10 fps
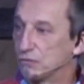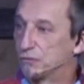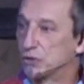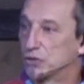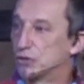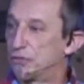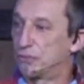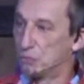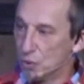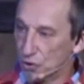for
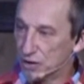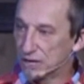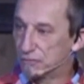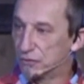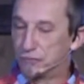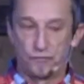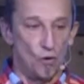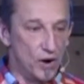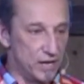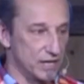thwarting, for
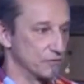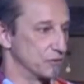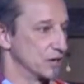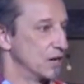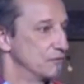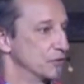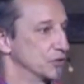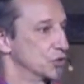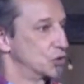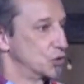foiling, for, for
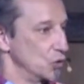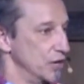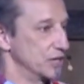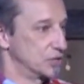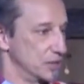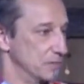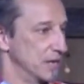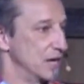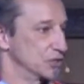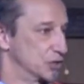destroying
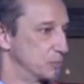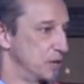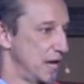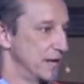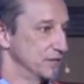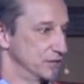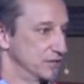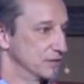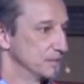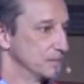somebody else's plans.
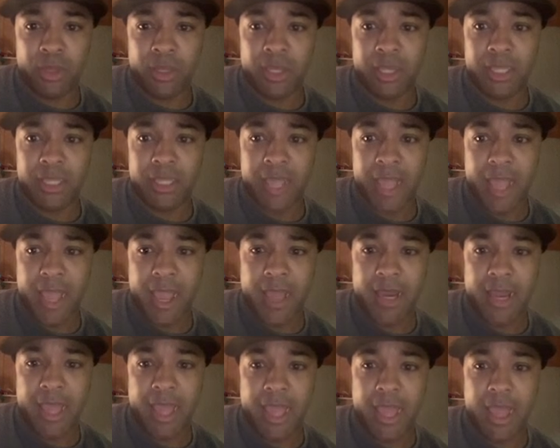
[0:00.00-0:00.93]
like he
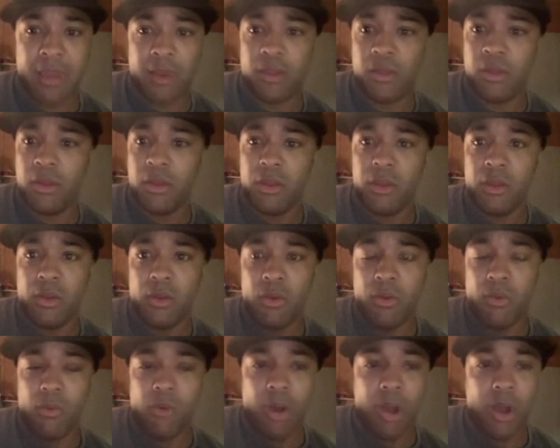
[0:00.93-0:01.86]
had at
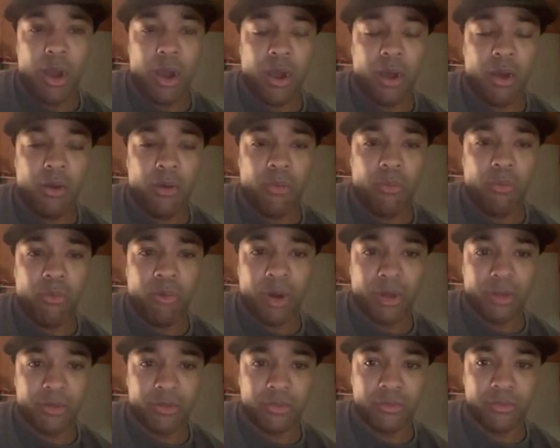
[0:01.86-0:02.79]

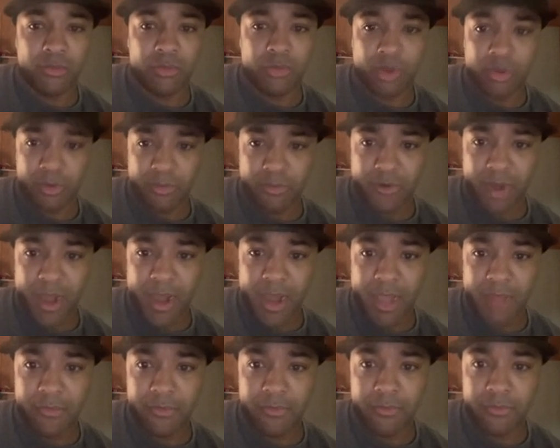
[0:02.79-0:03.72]

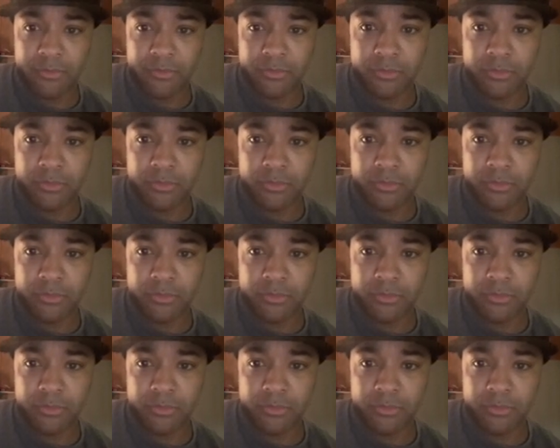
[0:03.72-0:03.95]
135.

◆ **Your goal**
Write the entries above out in full, exactly, with no images.

◆ **Exercise output**
10 fps
for
thwarting, for
foiling, for, for
destroying
somebody else's plans.
[0:00.00-0:00.93]
like he
[0:00.93-0:01.86]
had at
[0:01.86-0:02.79]

[0:02.79-0:03.72]

[0:03.72-0:03.95]
135.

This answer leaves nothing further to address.